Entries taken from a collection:
════════
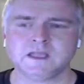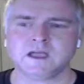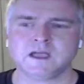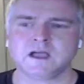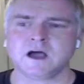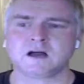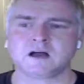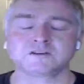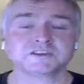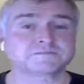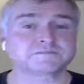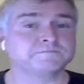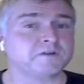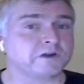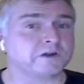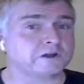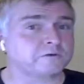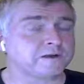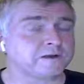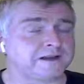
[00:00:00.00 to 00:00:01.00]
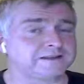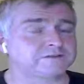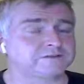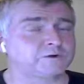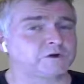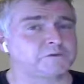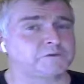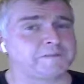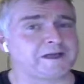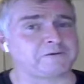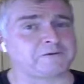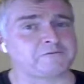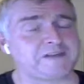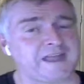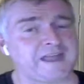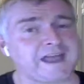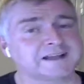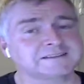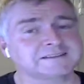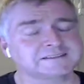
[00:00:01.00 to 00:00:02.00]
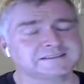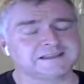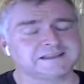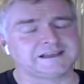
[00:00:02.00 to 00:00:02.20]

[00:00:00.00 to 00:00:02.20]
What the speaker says: I'll just very quickly talk about React.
════════
__Problem statement__: Give back the entries verbatim. Do not include any picture.

__Result of this task__:
[00:00:00.00 to 00:00:01.00]
[00:00:01.00 to 00:00:02.00]
[00:00:02.00 to 00:00:02.20]

[00:00:00.00 to 00:00:02.20]
What the speaker says: I'll just very quickly talk about React.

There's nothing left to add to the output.